One scenario where link-time-optimization can lead to unexpected behavior for wrong code is the following:

Imagine you have two source files read.c and client.c which you compile into separate object files. In the file read.c there is a function read that does nothing else than reading from a specific memory address. The content at this address, however, should be marked as volatile, but unfortunately that was forgotten. From client.c the function read is called several times from the same function. Since read only performs one single read from the address and there is no optimization beyond the boundaries of the read function, read will always when called access the respective memory location. Consequently, every time when read is called from client.c, the code in client.c gets a freshly read value from the address, just as if volatile had been used.

Now, with link-time-optimization, the tiny function read from read.c is likely to be inlined whereever it is called from client.c. Due to the missing volatile, the compiler will now realize that the code reads several times from the same address, and may therefore optimize away the memory accesses. Consequently, the code starts to behave differently.

0
votes

LTO support is buggy and LTO related issues has lowest priority for compiler developers. For example: mingw-w64-x86_64-gcc-10.2.0-5 works fine with lto, mingw-w64-x86_64-gcc-10.2.0-6 segfauls with bogus address. We have just noticed that windows CI stopped working.
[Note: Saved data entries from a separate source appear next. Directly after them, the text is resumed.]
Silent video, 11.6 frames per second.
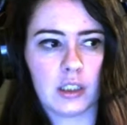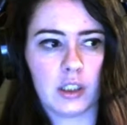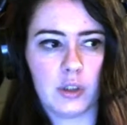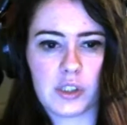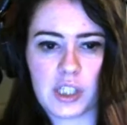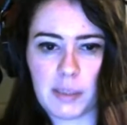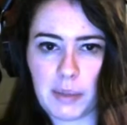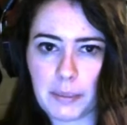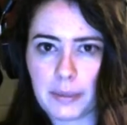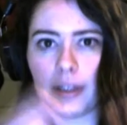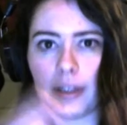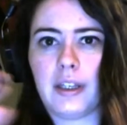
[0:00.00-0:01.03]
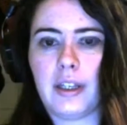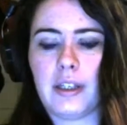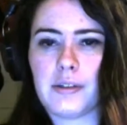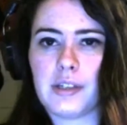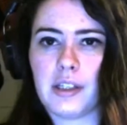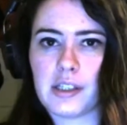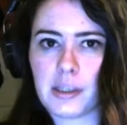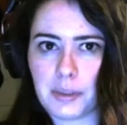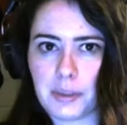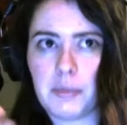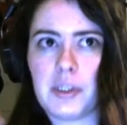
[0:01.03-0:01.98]
you just keep upgrading it using these
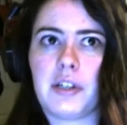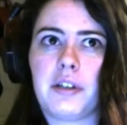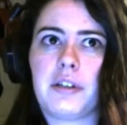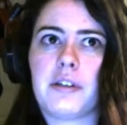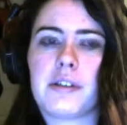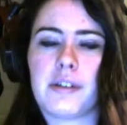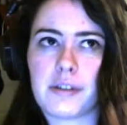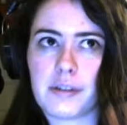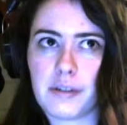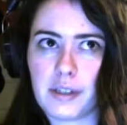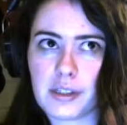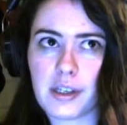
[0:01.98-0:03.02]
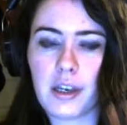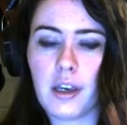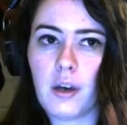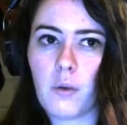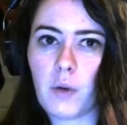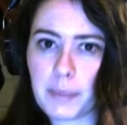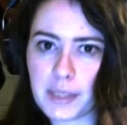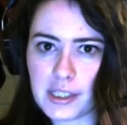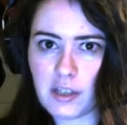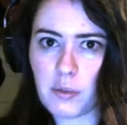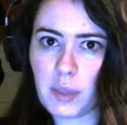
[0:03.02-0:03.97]
upgrade materials and also these
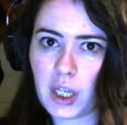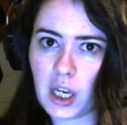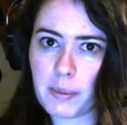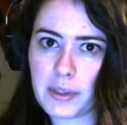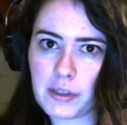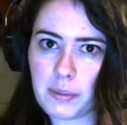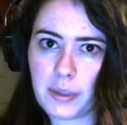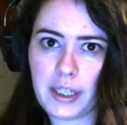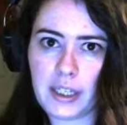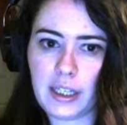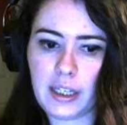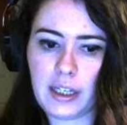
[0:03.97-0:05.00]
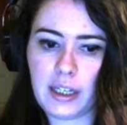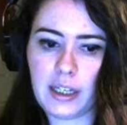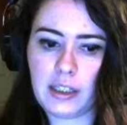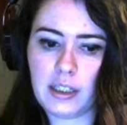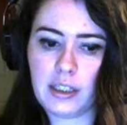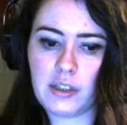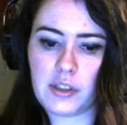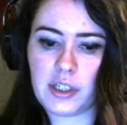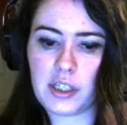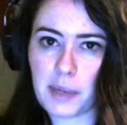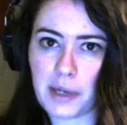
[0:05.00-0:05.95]
weapons that you pick up as you're playing, and then it
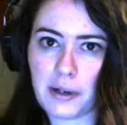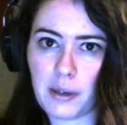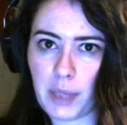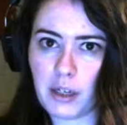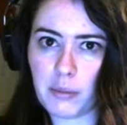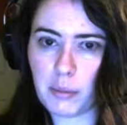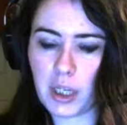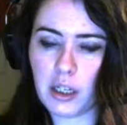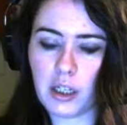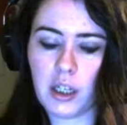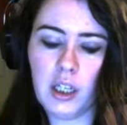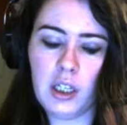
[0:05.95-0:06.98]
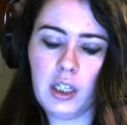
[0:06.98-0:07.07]
just gets better and better and better.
Please refer the following issue as an example.

0
votes

Rather than mandating that all implementations support the semantics necessary to accomplish all tasks, the Standard allows implementations intended to be suitable for various tasks to extend the language by defining semantics in corner cases beyond those mandated by the C Standard, in ways that would be useful for those tasks.

An extremely popular extension of this form is to specify that cross-module function calls will be processed in a fashion consistent with the platform's Application Binary Interface without regard for whether the C Standard would require such treatment.
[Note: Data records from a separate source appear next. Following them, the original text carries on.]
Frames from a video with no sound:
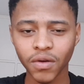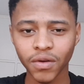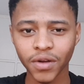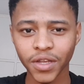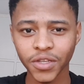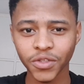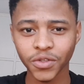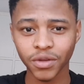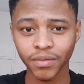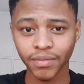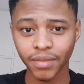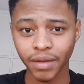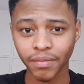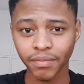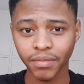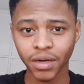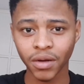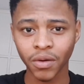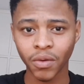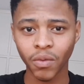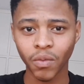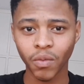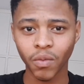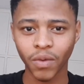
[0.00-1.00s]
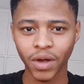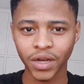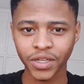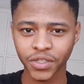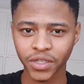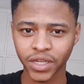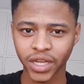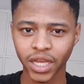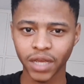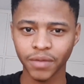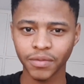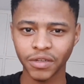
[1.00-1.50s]
always remember what
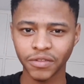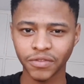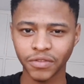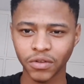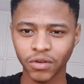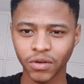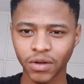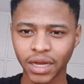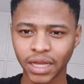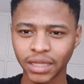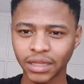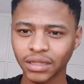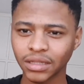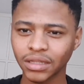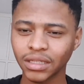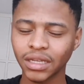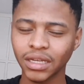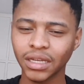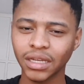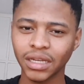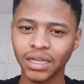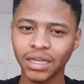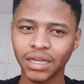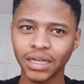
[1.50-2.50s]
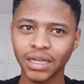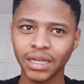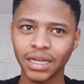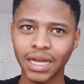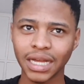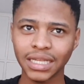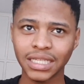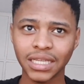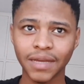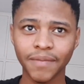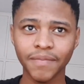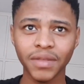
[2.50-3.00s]
you came here for. And
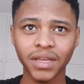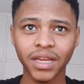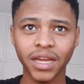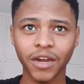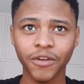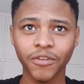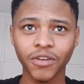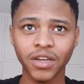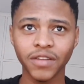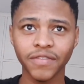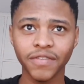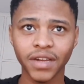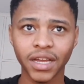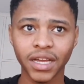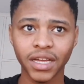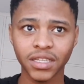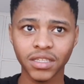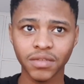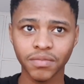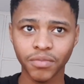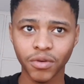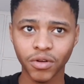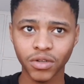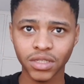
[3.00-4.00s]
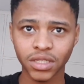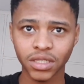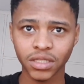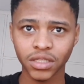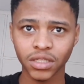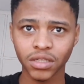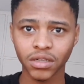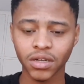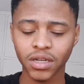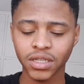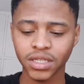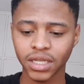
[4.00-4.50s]
it's something I really feel like is important,
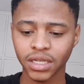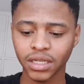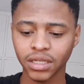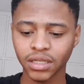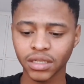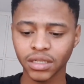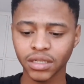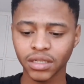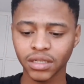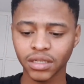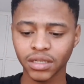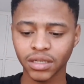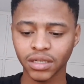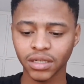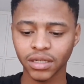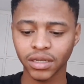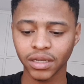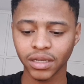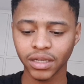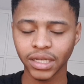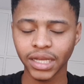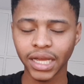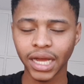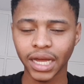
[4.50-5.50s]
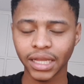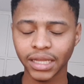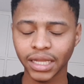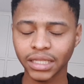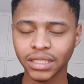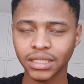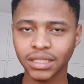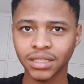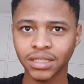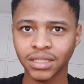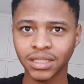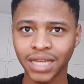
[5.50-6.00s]
you know, because then, yeah,
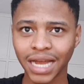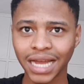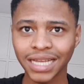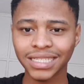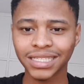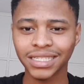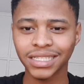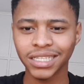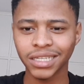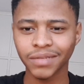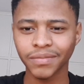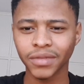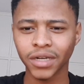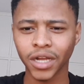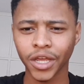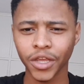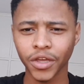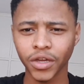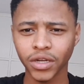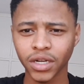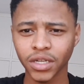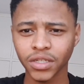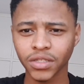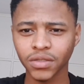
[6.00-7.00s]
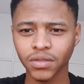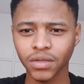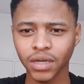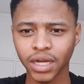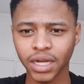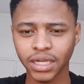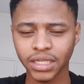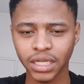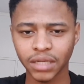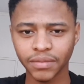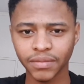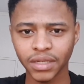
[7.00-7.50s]
that does determine how you're gonna do
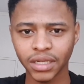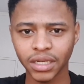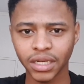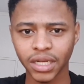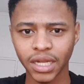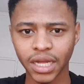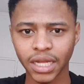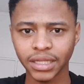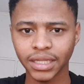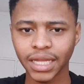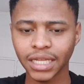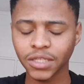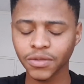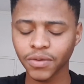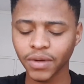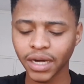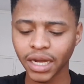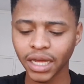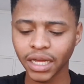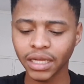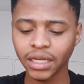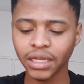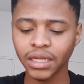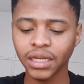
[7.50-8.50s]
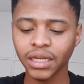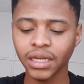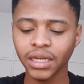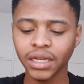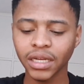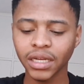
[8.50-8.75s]
academically. And that's what I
Thus, if one makes a cross-module call to a function like:

uint32_t read_uint32_bits(void *p)
{
  return *(uint32_t*)p;
}

the generated code would read the bit pattern in a 32-bit chunk of storage at address p, and interpret it as a uint32_t value using the platform's native 32-bit integer format, without regard for how that chunk of storage came to hold that bit pattern. Likewise, if a compiler were given something like:

uint32_t read_uint32_bits(void *p);
uint32_t f1bits, f2bits;
void test(void)
{
  float f;
  f = 1.0f;
  f1bits = read_uint32_bits(&f);
  f = 2.0f;
  f2bits = read_uint32_bits(&f);
}

the compiler would reserve storage for f on the stack, store the bit pattern for 1.0f to that storage, call read_uint32_bits and store the returned value, store the bit pattern for 2.0f to that storage, call read_uint32_bits and store that returned value.

The Standard provides no syntax to indicate that the called function might read the storage whose address it receives using type uint32_t, nor to indicate that the pointer the function was given might have been written using type float, because implementations intended for low-level programming already extended the language to supported such semantics without using special syntax.
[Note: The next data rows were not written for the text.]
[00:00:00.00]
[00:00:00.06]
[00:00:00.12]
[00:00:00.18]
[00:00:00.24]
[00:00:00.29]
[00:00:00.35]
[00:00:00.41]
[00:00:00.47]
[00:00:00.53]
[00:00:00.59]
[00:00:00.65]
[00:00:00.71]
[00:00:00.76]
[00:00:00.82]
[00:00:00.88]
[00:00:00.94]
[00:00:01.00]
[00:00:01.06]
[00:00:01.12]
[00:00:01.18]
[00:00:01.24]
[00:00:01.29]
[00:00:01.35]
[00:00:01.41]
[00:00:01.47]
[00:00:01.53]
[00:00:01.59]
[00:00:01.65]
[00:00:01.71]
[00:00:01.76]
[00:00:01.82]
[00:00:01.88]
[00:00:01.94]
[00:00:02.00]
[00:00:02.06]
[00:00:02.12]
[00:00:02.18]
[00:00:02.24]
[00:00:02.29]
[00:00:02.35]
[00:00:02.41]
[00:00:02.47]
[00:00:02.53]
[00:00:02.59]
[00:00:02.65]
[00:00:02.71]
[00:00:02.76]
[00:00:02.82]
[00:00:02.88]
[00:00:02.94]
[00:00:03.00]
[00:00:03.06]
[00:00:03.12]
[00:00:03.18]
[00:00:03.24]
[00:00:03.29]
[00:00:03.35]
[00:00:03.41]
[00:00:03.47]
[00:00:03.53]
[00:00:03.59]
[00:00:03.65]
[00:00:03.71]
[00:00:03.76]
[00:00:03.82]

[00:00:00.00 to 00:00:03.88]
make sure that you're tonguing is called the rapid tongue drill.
Unfortunately, adding in Link Time Optimization will break any code that relies upon that popular extension. Some people may view such code as broken, but if one recognizes the Spirit of C principle "Don't prevent programmers from doing what needs to be done", the Standard's failure to mandate support for a popular extension cannot be viewed as intending to deprecate its usage if the Standard fails to provide any reasonable alternative.